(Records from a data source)

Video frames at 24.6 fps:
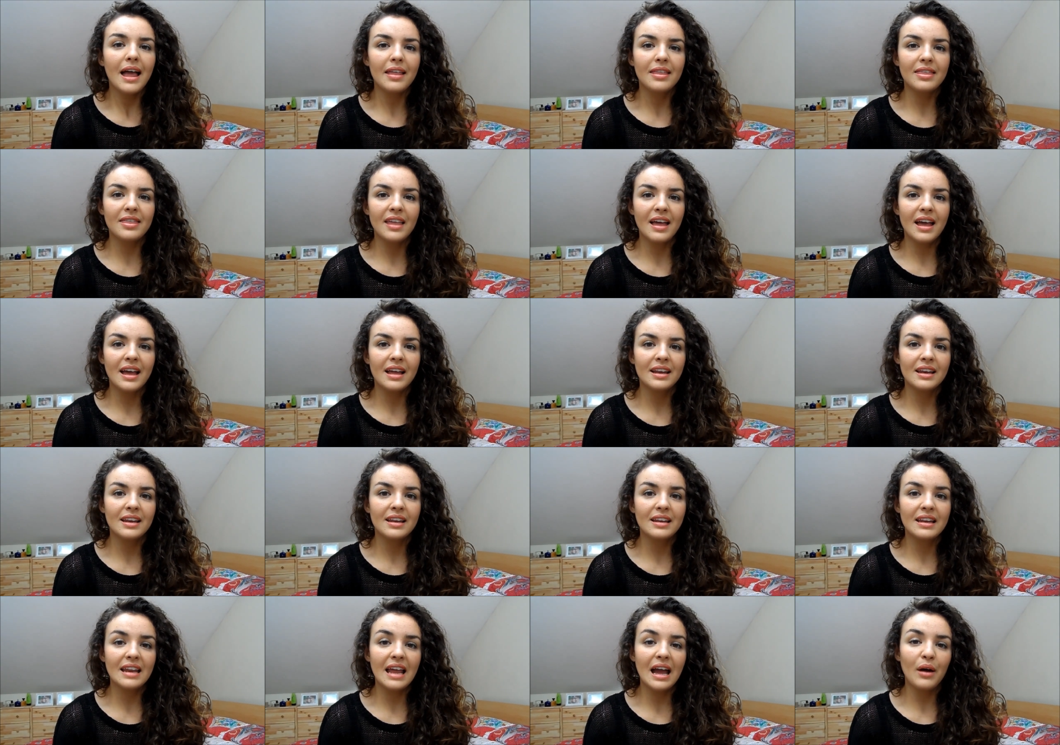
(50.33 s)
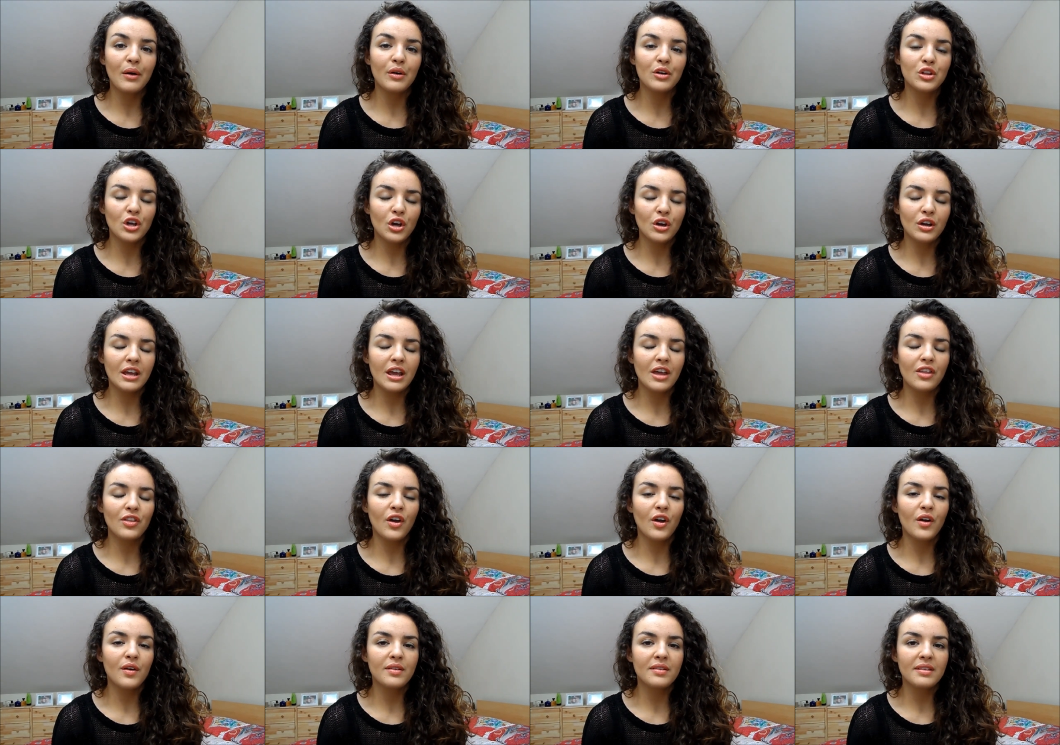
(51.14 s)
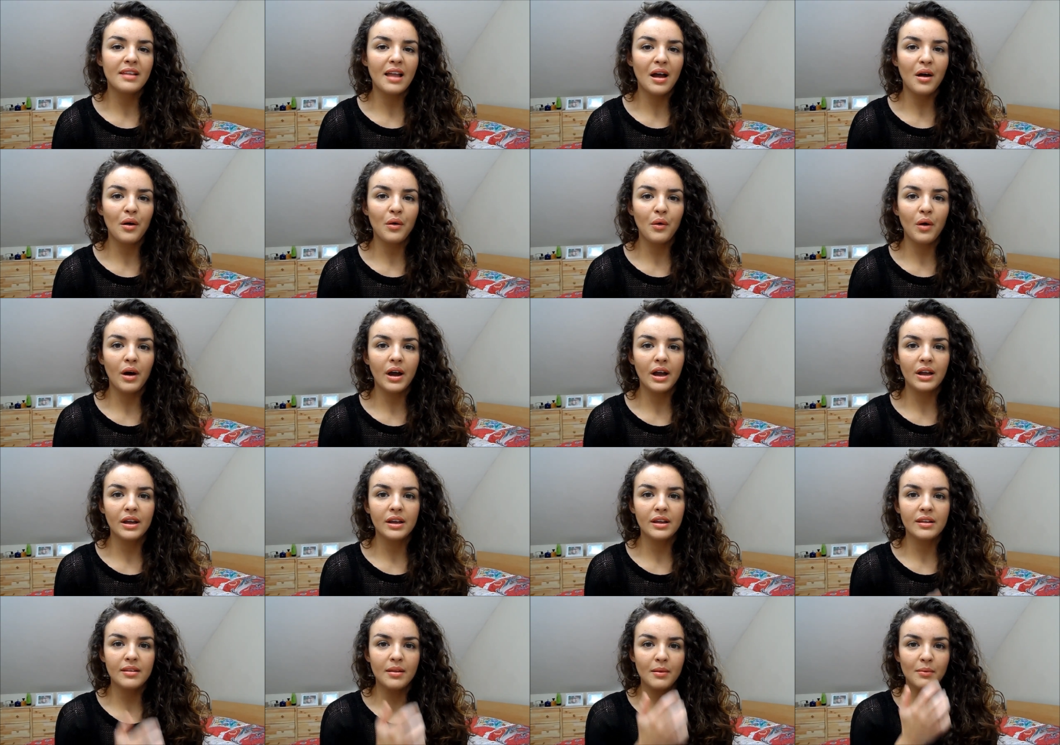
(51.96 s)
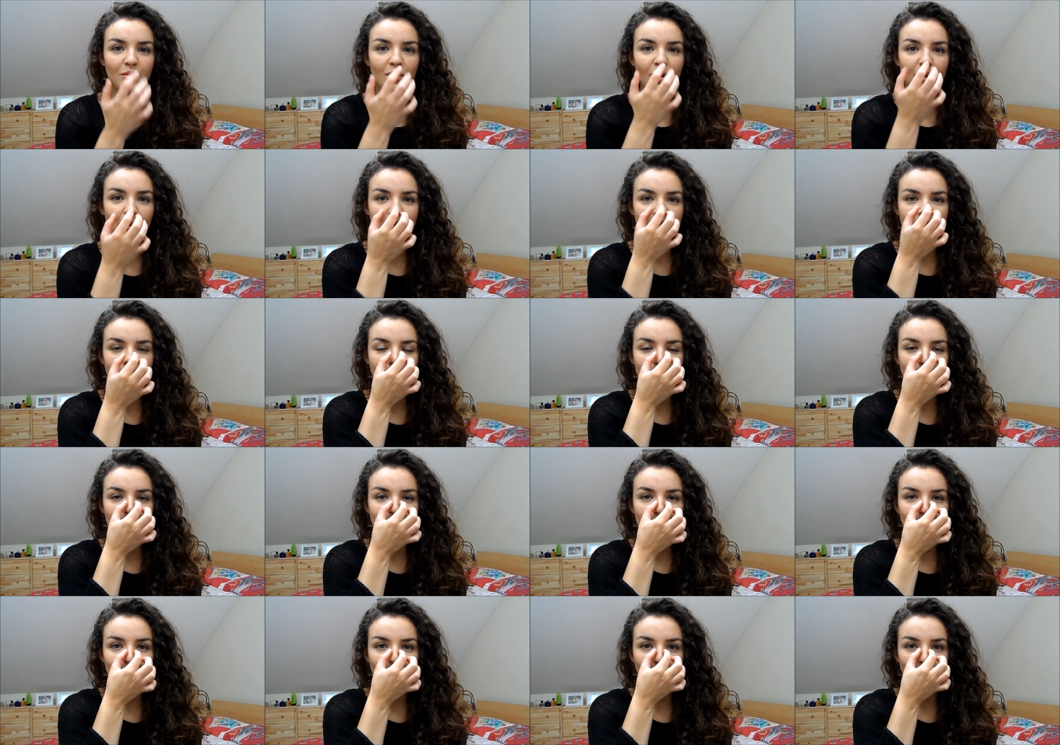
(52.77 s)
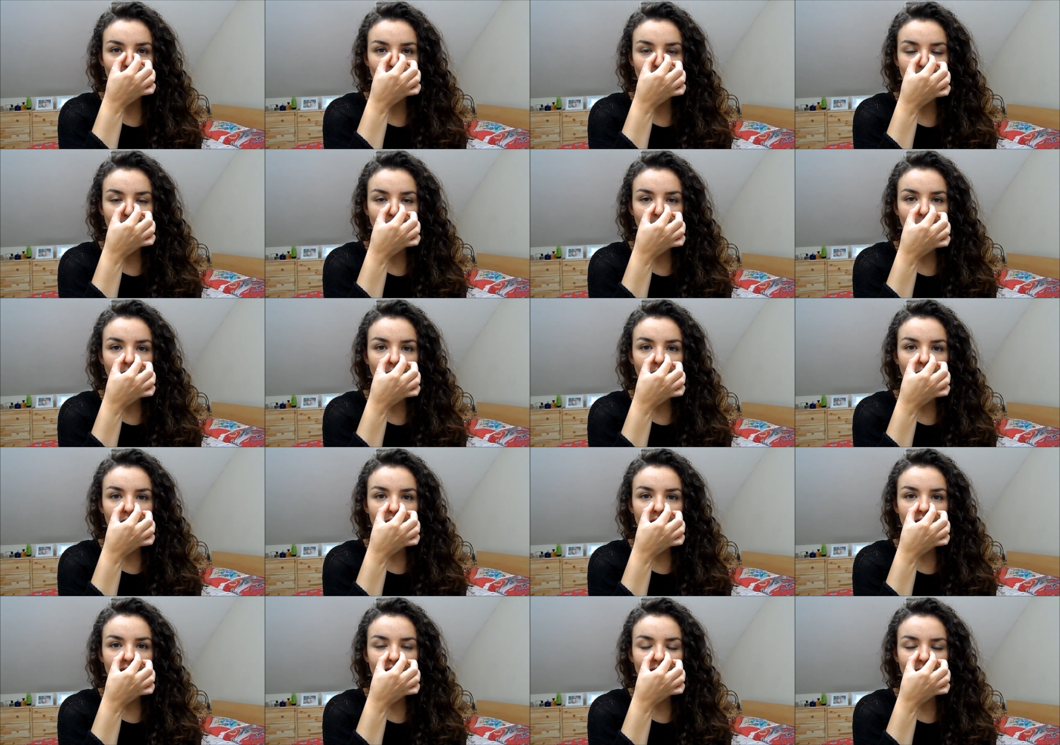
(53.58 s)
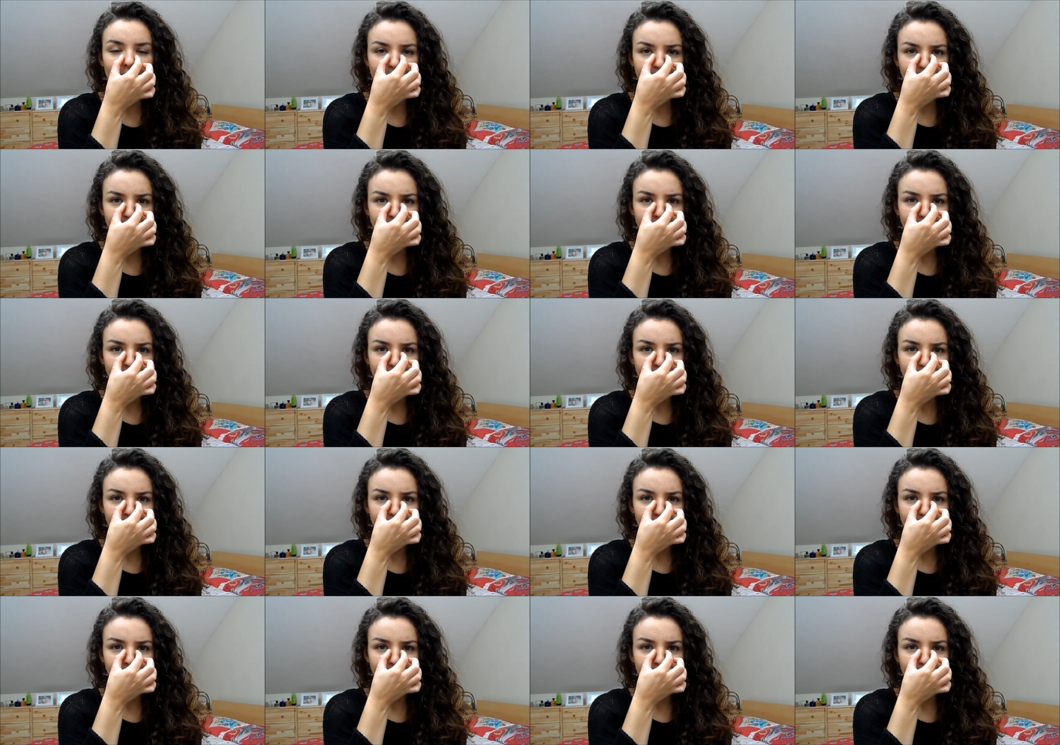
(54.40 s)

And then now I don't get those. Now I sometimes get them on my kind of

> Problem to solve
Produce a verbatim copy of every entry, excluding pictures.

> Task solution
Video frames at 24.6 fps:
(50.33 s)
(51.14 s)
(51.96 s)
(52.77 s)
(53.58 s)
(54.40 s)

And then now I don't get those. Now I sometimes get them on my kind of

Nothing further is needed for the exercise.